__Problem details__. The listing that follows must be given again in full and exactly.

+++ Supplied data

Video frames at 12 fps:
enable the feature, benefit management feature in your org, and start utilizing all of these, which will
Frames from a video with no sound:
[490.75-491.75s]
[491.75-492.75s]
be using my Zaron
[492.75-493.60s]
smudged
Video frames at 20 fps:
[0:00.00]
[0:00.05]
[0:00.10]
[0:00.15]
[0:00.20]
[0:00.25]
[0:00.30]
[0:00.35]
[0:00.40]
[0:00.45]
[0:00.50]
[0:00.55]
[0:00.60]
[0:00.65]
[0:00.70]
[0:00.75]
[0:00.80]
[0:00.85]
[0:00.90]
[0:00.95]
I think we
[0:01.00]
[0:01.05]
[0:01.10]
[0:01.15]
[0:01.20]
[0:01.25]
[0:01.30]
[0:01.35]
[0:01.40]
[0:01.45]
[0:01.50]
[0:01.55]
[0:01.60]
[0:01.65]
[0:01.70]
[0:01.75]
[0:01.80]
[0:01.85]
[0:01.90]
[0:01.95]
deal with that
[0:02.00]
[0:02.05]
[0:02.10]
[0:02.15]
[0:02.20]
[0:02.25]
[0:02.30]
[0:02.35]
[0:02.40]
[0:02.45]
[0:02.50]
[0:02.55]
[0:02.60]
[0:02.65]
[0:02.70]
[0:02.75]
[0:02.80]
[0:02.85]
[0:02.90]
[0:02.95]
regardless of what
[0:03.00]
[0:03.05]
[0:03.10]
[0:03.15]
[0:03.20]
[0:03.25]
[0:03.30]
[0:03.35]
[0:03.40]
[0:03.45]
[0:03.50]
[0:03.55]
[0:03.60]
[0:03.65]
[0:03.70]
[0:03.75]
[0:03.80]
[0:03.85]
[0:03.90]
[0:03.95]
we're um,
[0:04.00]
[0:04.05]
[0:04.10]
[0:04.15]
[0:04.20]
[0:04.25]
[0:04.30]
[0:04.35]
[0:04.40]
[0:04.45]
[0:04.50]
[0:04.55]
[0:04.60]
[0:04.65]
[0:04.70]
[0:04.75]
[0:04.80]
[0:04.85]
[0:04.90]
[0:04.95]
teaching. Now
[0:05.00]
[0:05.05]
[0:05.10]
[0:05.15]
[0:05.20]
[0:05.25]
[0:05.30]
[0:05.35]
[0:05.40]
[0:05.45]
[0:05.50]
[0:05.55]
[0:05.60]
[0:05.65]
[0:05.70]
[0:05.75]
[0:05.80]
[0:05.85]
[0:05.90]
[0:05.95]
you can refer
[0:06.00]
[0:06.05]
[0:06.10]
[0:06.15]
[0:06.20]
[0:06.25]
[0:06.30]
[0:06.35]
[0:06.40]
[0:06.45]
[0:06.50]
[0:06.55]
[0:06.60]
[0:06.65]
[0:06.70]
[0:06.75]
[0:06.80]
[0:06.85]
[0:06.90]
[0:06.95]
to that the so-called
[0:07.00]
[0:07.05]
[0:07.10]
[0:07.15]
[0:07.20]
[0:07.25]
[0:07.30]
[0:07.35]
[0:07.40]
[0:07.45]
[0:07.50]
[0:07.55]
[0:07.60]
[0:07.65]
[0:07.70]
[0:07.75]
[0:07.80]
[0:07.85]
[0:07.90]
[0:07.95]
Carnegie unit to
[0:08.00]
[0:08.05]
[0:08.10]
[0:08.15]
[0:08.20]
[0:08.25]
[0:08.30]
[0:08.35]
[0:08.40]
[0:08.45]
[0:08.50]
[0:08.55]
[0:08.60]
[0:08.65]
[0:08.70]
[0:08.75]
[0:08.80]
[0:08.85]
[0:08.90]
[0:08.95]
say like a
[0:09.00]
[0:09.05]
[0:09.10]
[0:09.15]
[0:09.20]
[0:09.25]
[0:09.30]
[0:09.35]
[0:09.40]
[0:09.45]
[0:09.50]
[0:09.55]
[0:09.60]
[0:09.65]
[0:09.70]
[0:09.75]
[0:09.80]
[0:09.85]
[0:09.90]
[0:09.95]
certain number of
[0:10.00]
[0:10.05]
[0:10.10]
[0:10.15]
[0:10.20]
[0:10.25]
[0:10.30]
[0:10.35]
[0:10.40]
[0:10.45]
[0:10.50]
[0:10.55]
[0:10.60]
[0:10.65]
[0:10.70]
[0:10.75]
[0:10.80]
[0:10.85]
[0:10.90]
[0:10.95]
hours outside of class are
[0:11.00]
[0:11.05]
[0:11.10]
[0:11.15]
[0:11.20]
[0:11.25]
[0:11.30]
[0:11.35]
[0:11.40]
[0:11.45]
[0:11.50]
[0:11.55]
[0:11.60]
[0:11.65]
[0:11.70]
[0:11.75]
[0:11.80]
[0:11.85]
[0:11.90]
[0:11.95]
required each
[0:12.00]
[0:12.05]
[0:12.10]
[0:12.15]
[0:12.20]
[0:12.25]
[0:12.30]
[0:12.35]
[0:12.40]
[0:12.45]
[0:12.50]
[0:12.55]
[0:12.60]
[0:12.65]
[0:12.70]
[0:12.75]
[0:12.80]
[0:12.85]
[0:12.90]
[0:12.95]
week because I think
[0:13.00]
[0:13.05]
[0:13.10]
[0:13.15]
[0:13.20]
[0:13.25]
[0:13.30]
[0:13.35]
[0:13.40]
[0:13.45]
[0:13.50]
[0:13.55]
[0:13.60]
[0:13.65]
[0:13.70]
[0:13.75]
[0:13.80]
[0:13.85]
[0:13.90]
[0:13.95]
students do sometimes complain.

++++++

__Exercise output__.
Video frames at 12 fps:
enable the feature, benefit management feature in your org, and start utilizing all of these, which will
Frames from a video with no sound:
[490.75-491.75s]
[491.75-492.75s]
be using my Zaron
[492.75-493.60s]
smudged
Video frames at 20 fps:
[0:00.00]
[0:00.05]
[0:00.10]
[0:00.15]
[0:00.20]
[0:00.25]
[0:00.30]
[0:00.35]
[0:00.40]
[0:00.45]
[0:00.50]
[0:00.55]
[0:00.60]
[0:00.65]
[0:00.70]
[0:00.75]
[0:00.80]
[0:00.85]
[0:00.90]
[0:00.95]
I think we
[0:01.00]
[0:01.05]
[0:01.10]
[0:01.15]
[0:01.20]
[0:01.25]
[0:01.30]
[0:01.35]
[0:01.40]
[0:01.45]
[0:01.50]
[0:01.55]
[0:01.60]
[0:01.65]
[0:01.70]
[0:01.75]
[0:01.80]
[0:01.85]
[0:01.90]
[0:01.95]
deal with that
[0:02.00]
[0:02.05]
[0:02.10]
[0:02.15]
[0:02.20]
[0:02.25]
[0:02.30]
[0:02.35]
[0:02.40]
[0:02.45]
[0:02.50]
[0:02.55]
[0:02.60]
[0:02.65]
[0:02.70]
[0:02.75]
[0:02.80]
[0:02.85]
[0:02.90]
[0:02.95]
regardless of what
[0:03.00]
[0:03.05]
[0:03.10]
[0:03.15]
[0:03.20]
[0:03.25]
[0:03.30]
[0:03.35]
[0:03.40]
[0:03.45]
[0:03.50]
[0:03.55]
[0:03.60]
[0:03.65]
[0:03.70]
[0:03.75]
[0:03.80]
[0:03.85]
[0:03.90]
[0:03.95]
we're um,
[0:04.00]
[0:04.05]
[0:04.10]
[0:04.15]
[0:04.20]
[0:04.25]
[0:04.30]
[0:04.35]
[0:04.40]
[0:04.45]
[0:04.50]
[0:04.55]
[0:04.60]
[0:04.65]
[0:04.70]
[0:04.75]
[0:04.80]
[0:04.85]
[0:04.90]
[0:04.95]
teaching. Now
[0:05.00]
[0:05.05]
[0:05.10]
[0:05.15]
[0:05.20]
[0:05.25]
[0:05.30]
[0:05.35]
[0:05.40]
[0:05.45]
[0:05.50]
[0:05.55]
[0:05.60]
[0:05.65]
[0:05.70]
[0:05.75]
[0:05.80]
[0:05.85]
[0:05.90]
[0:05.95]
you can refer
[0:06.00]
[0:06.05]
[0:06.10]
[0:06.15]
[0:06.20]
[0:06.25]
[0:06.30]
[0:06.35]
[0:06.40]
[0:06.45]
[0:06.50]
[0:06.55]
[0:06.60]
[0:06.65]
[0:06.70]
[0:06.75]
[0:06.80]
[0:06.85]
[0:06.90]
[0:06.95]
to that the so-called
[0:07.00]
[0:07.05]
[0:07.10]
[0:07.15]
[0:07.20]
[0:07.25]
[0:07.30]
[0:07.35]
[0:07.40]
[0:07.45]
[0:07.50]
[0:07.55]
[0:07.60]
[0:07.65]
[0:07.70]
[0:07.75]
[0:07.80]
[0:07.85]
[0:07.90]
[0:07.95]
Carnegie unit to
[0:08.00]
[0:08.05]
[0:08.10]
[0:08.15]
[0:08.20]
[0:08.25]
[0:08.30]
[0:08.35]
[0:08.40]
[0:08.45]
[0:08.50]
[0:08.55]
[0:08.60]
[0:08.65]
[0:08.70]
[0:08.75]
[0:08.80]
[0:08.85]
[0:08.90]
[0:08.95]
say like a
[0:09.00]
[0:09.05]
[0:09.10]
[0:09.15]
[0:09.20]
[0:09.25]
[0:09.30]
[0:09.35]
[0:09.40]
[0:09.45]
[0:09.50]
[0:09.55]
[0:09.60]
[0:09.65]
[0:09.70]
[0:09.75]
[0:09.80]
[0:09.85]
[0:09.90]
[0:09.95]
certain number of
[0:10.00]
[0:10.05]
[0:10.10]
[0:10.15]
[0:10.20]
[0:10.25]
[0:10.30]
[0:10.35]
[0:10.40]
[0:10.45]
[0:10.50]
[0:10.55]
[0:10.60]
[0:10.65]
[0:10.70]
[0:10.75]
[0:10.80]
[0:10.85]
[0:10.90]
[0:10.95]
hours outside of class are
[0:11.00]
[0:11.05]
[0:11.10]
[0:11.15]
[0:11.20]
[0:11.25]
[0:11.30]
[0:11.35]
[0:11.40]
[0:11.45]
[0:11.50]
[0:11.55]
[0:11.60]
[0:11.65]
[0:11.70]
[0:11.75]
[0:11.80]
[0:11.85]
[0:11.90]
[0:11.95]
required each
[0:12.00]
[0:12.05]
[0:12.10]
[0:12.15]
[0:12.20]
[0:12.25]
[0:12.30]
[0:12.35]
[0:12.40]
[0:12.45]
[0:12.50]
[0:12.55]
[0:12.60]
[0:12.65]
[0:12.70]
[0:12.75]
[0:12.80]
[0:12.85]
[0:12.90]
[0:12.95]
week because I think
[0:13.00]
[0:13.05]
[0:13.10]
[0:13.15]
[0:13.20]
[0:13.25]
[0:13.30]
[0:13.35]
[0:13.40]
[0:13.45]
[0:13.50]
[0:13.55]
[0:13.60]
[0:13.65]
[0:13.70]
[0:13.75]
[0:13.80]
[0:13.85]
[0:13.90]
[0:13.95]
students do sometimes complain.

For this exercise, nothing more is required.